Nomen est omen Karel de Grote en Iwan de Verschrikkelijke kent iedereen wel, maar er zijn nog veel meer heersers met opvallende bijnamen. Bart Funnekotter stelt ze aan u voor. Deze week: een bastaard die een dynastie stichtte.
Je zou het niet zeggen, maar van de Frankische heerser Karel Martel is zijn eigennaam net zo bijzonder als zijn bijnaam. Tegenwoordig geldt Karel als een beetje ouderwetse naam (minder dan een kwart procent van de Nederlandse bevolking heet nog zo), maar ooit was de naam nieuw en uniek – namelijk toen in 689 de zoon van de Frankische hofmeier Pepijn van Herstal geboren werd.
Aan die geboorte zit een bijzonder verhaal vast, dat te lezen valt in de dertiende-eeuwse kroniek van de Duitse monnik Alexander van Roes. Pepijn was getrouwd met Plectrudis, maar had een affaire met Aplaida. Zijn minnares raakte zwanger en beviel van een gezonde jongen. De bode die Pepijn dit nieuws moest brengen, trof hem aan in gezelschap van zijn wettige echtgenote – en moest dus om de hete brei heen draaien. Hij sprak: „Vivat rex, quia karl erst.”
Misschien wat fraaier
Daarmee bedoelde hij dat Aplaida een mooie zoon gekregen had, omdat karl indertijd de betekenis had van „ein starck mensche, der strack gelider het” – een sterk mens met krachtige ledematen. Pepijn zou geantwoord hebben: „Bonum nomen est Karl” – Karel is een mooie naam.

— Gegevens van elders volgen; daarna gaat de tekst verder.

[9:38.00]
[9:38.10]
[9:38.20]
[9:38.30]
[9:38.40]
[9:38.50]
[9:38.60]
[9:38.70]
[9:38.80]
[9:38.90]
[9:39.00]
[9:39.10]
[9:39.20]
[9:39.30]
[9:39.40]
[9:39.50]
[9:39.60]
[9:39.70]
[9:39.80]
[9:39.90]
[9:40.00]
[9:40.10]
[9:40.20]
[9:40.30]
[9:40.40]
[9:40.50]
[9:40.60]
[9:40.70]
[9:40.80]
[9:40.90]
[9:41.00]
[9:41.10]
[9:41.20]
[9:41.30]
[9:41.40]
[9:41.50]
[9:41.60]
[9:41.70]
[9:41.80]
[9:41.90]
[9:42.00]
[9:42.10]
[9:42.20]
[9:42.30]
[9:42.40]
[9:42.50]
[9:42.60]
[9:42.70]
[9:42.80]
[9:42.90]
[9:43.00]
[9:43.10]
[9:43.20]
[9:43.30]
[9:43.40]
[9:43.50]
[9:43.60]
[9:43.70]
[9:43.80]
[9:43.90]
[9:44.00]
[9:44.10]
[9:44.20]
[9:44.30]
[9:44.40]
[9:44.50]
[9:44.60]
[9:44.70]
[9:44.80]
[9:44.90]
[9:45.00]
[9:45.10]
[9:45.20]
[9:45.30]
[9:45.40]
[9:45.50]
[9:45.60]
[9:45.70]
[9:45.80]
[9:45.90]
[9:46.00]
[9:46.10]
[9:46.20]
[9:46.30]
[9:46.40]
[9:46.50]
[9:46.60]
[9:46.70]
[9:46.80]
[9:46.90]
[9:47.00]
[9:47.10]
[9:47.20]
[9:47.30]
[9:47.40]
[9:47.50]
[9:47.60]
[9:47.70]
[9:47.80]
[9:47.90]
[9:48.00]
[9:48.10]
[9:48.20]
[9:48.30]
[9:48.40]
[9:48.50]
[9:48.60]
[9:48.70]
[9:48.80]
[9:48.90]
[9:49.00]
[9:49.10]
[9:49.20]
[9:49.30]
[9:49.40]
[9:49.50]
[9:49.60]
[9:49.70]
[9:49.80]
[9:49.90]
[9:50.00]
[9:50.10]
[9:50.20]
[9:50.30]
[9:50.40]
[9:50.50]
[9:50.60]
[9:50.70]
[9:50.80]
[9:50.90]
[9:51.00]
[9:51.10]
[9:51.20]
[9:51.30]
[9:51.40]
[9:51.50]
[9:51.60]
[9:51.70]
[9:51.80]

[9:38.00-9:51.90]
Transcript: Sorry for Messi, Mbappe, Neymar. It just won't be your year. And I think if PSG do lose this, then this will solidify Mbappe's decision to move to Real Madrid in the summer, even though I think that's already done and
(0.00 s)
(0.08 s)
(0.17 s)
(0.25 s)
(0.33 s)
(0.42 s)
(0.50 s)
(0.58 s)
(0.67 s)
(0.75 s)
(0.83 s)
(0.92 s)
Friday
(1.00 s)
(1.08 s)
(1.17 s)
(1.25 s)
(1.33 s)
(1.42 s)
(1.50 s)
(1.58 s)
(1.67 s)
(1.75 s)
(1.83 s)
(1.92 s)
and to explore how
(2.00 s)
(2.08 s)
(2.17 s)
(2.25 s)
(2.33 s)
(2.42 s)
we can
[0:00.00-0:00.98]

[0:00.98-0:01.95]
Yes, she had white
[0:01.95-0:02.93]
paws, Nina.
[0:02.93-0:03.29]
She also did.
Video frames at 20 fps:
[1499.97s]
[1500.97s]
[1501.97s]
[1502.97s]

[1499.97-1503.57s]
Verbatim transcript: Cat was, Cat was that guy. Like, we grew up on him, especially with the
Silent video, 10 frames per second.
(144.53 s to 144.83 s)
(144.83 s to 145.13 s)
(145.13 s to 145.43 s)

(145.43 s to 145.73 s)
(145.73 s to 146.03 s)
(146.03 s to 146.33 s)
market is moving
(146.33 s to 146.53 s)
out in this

Nu schreef Alexander deze anekdote pas zeshonderd jaar na dato op, dus het verhaal is in de loop der eeuwen misschien wat fraaier geworden. Over de uniciteit van de naam Karel staat echter al in de Liber historiae Francorum uit de achtste eeuw geschreven dat Pepijn zijn zoon „vocavitque nomen eius lingue proprietate Carlo” – de naam Karel in zijn eigen taal gegeven had. Van een vroegere Karel is geen enkele bron een spoor. In een genealogisch overzicht uit de tiende eeuw van de Karolingische dynastie (die dus naar déze Karel is vernoemd en niet naar zijn kleinzoon Karel de Grote) staat expliciet vermeld dat Pepijn de eerste was die een man verwekte met de naam Karel.
Poitiers werd indertijd niet gezien als de belangrijkste zege van Karel, die permanent verwikkeld was in (burger)oorlogen
Dit kind is niet de geschiedenis in gegaan dankzij zijn voornaam, maar vanwege zijn bijnaam Martel, die ‘de Hamer’ betekent. Veel mensen denken dat hij die titel verdiende toen hij in 732 bij Poitiers in Frankrijk de invasiemacht van kalief Abdul Rahman versloeg – en daarmee de Arabische veroveringen een halt toeriep – maar daar zetten historici tegenwoordig vraagtekens bij. Poitiers, hoewel een fraaie overwinning, werd indertijd niet gezien als de belangrijkste zege van Karel, die permanent verwikkeld was in (burger)oorlogen.
De Duitse historicus Ulrich Nonn zette de bronnen op een rijtje en kwam tot de conclusie dat tijdens zijn leven niemand Karel als ‘de Hamer’ beschreef. Deze bijnaam dook op perkament voor het eerst op aan het eind van de negende eeuw: aanvankelijk als Malleus en Tudites, kort daarna als Martellus, de versie die beklijfde.
Beide woorden horen, aldus Nonn, niet bij het Latijn zoals dat in de Middeleeuwen gesproken werd. De conclusie moet daarom zijn dat Karel zijn bijnaam kreeg in de volkstaal, en dat kroniekschrijvers die later vertaalden naar het Latijn. Over de betekenis bestaat geen twijfel: de hamer staat symbool voor Karels kracht en dapperheid tijdens de vele veldslagen die hij vocht.